Start of Supplied records

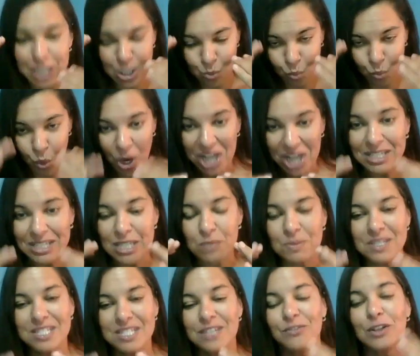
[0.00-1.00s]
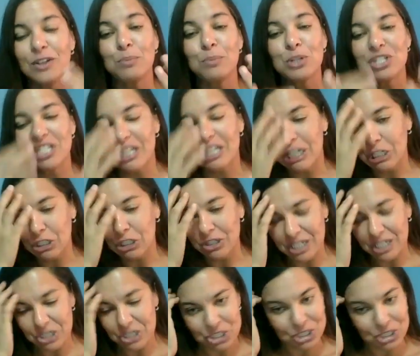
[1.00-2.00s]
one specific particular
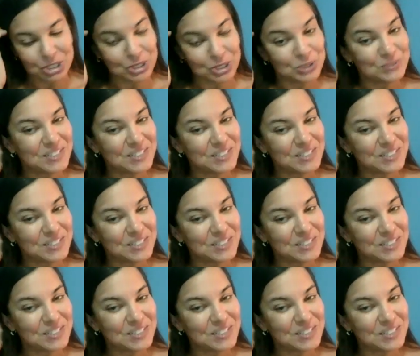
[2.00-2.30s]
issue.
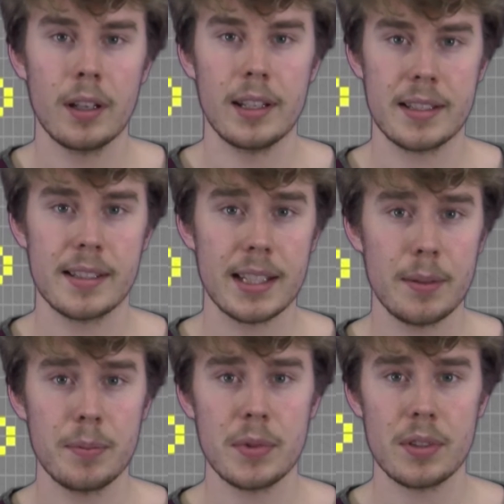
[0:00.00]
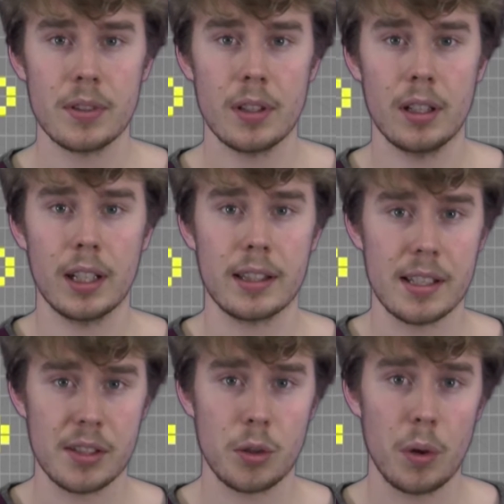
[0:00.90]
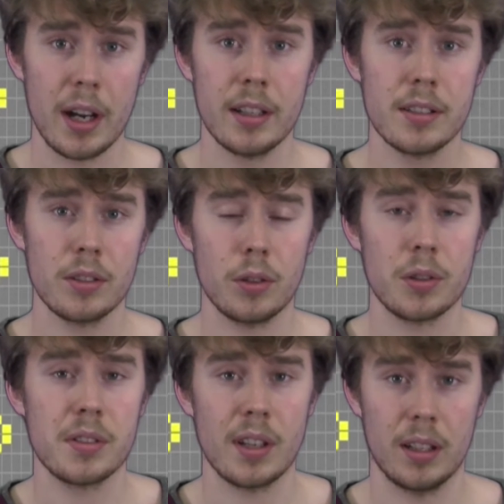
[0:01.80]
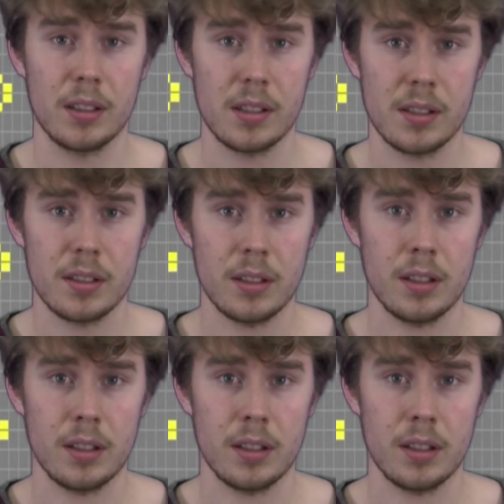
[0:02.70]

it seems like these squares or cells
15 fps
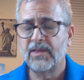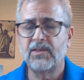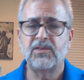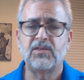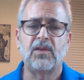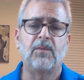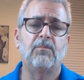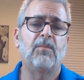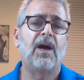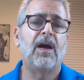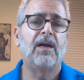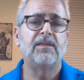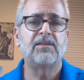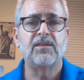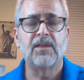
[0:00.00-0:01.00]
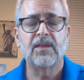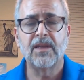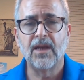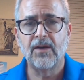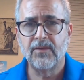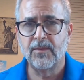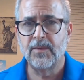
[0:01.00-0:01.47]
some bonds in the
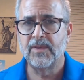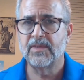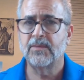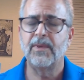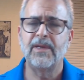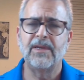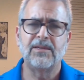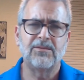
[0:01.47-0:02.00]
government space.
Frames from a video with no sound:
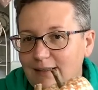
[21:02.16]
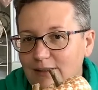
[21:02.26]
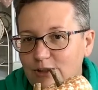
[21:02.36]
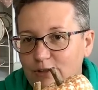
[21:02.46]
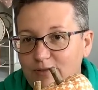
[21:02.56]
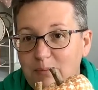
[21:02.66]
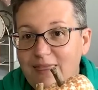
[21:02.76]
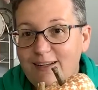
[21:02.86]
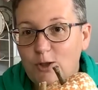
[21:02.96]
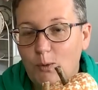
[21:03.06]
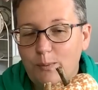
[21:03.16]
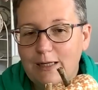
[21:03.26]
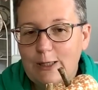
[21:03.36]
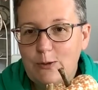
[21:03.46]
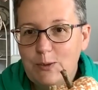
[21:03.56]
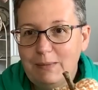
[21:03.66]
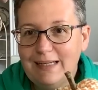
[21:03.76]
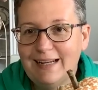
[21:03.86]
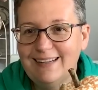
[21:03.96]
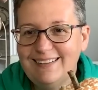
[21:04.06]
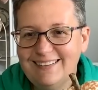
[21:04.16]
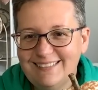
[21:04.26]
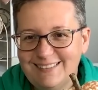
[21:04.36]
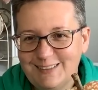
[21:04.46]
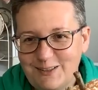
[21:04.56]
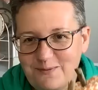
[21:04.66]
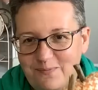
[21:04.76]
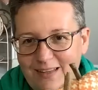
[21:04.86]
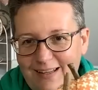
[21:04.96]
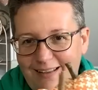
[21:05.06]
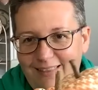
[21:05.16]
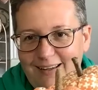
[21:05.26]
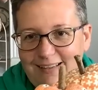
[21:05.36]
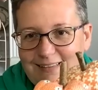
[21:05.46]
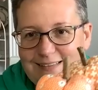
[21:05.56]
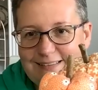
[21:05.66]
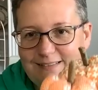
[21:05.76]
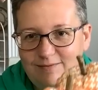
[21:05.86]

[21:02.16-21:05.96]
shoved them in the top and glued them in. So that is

End of Supplied records

# Task requirements
Print the records again exactly. Skip every picture.

# Answer to this exercise
[0.00-1.00s]
[1.00-2.00s]
one specific particular
[2.00-2.30s]
issue.
[0:00.00]
[0:00.90]
[0:01.80]
[0:02.70]

it seems like these squares or cells
15 fps
[0:00.00-0:01.00]
[0:01.00-0:01.47]
some bonds in the
[0:01.47-0:02.00]
government space.
Frames from a video with no sound:
[21:02.16]
[21:02.26]
[21:02.36]
[21:02.46]
[21:02.56]
[21:02.66]
[21:02.76]
[21:02.86]
[21:02.96]
[21:03.06]
[21:03.16]
[21:03.26]
[21:03.36]
[21:03.46]
[21:03.56]
[21:03.66]
[21:03.76]
[21:03.86]
[21:03.96]
[21:04.06]
[21:04.16]
[21:04.26]
[21:04.36]
[21:04.46]
[21:04.56]
[21:04.66]
[21:04.76]
[21:04.86]
[21:04.96]
[21:05.06]
[21:05.16]
[21:05.26]
[21:05.36]
[21:05.46]
[21:05.56]
[21:05.66]
[21:05.76]
[21:05.86]

[21:02.16-21:05.96]
shoved them in the top and glued them in. So that is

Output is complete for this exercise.